◆ **WHAT THE TASK REQUIRES**:
The entries are to be printed again word for word, but no picture may appear.

Records from a dataset:
═══

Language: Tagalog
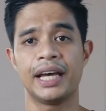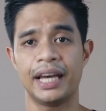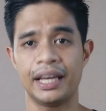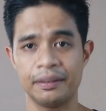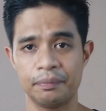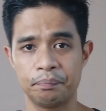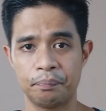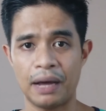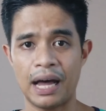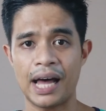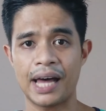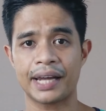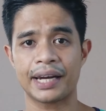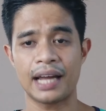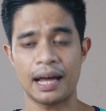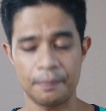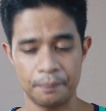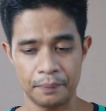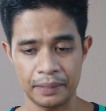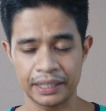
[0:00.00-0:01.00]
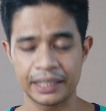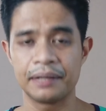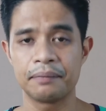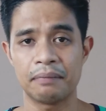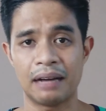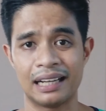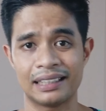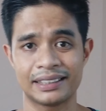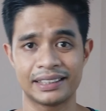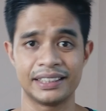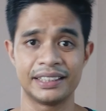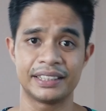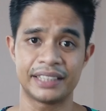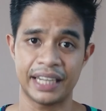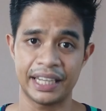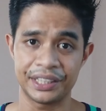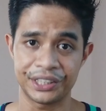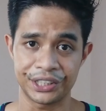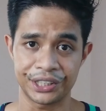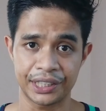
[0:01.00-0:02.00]
and para maging master
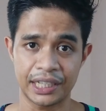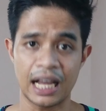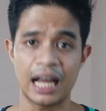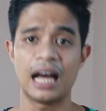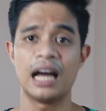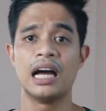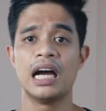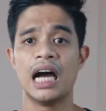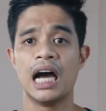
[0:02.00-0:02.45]
trainer ka.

═══

◆ **SOLVED PROBLEM**:
Language: Tagalog
[0:00.00-0:01.00]
[0:01.00-0:02.00]
and para maging master
[0:02.00-0:02.45]
trainer ka.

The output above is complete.